WORK REQUEST - All of the records should be reproduced word for word, but no images may appear in the copy.

Start of SUPPLIED ENTRIES

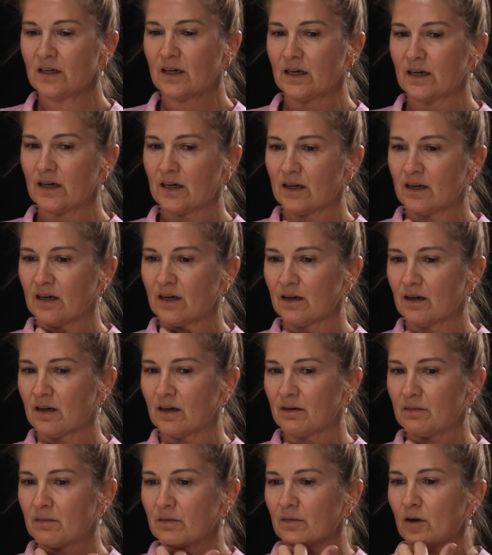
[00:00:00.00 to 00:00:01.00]

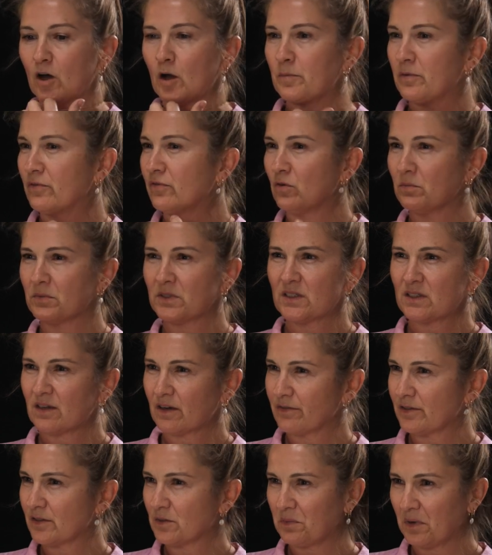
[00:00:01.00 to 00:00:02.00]
high performance
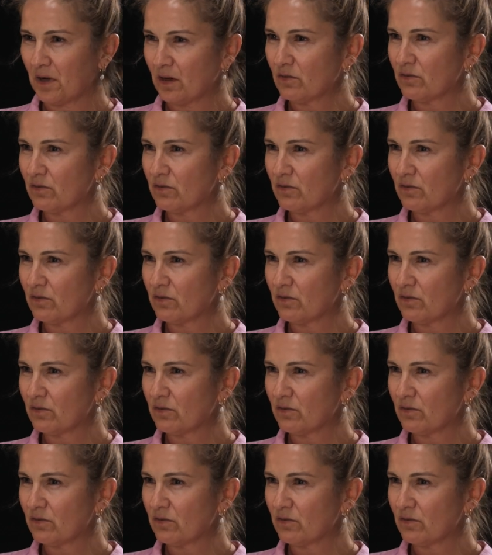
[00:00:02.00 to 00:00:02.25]
stuff as well,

End of SUPPLIED ENTRIES

THE ANSWER -
[00:00:00.00 to 00:00:01.00]

[00:00:01.00 to 00:00:02.00]
high performance
[00:00:02.00 to 00:00:02.25]
stuff as well,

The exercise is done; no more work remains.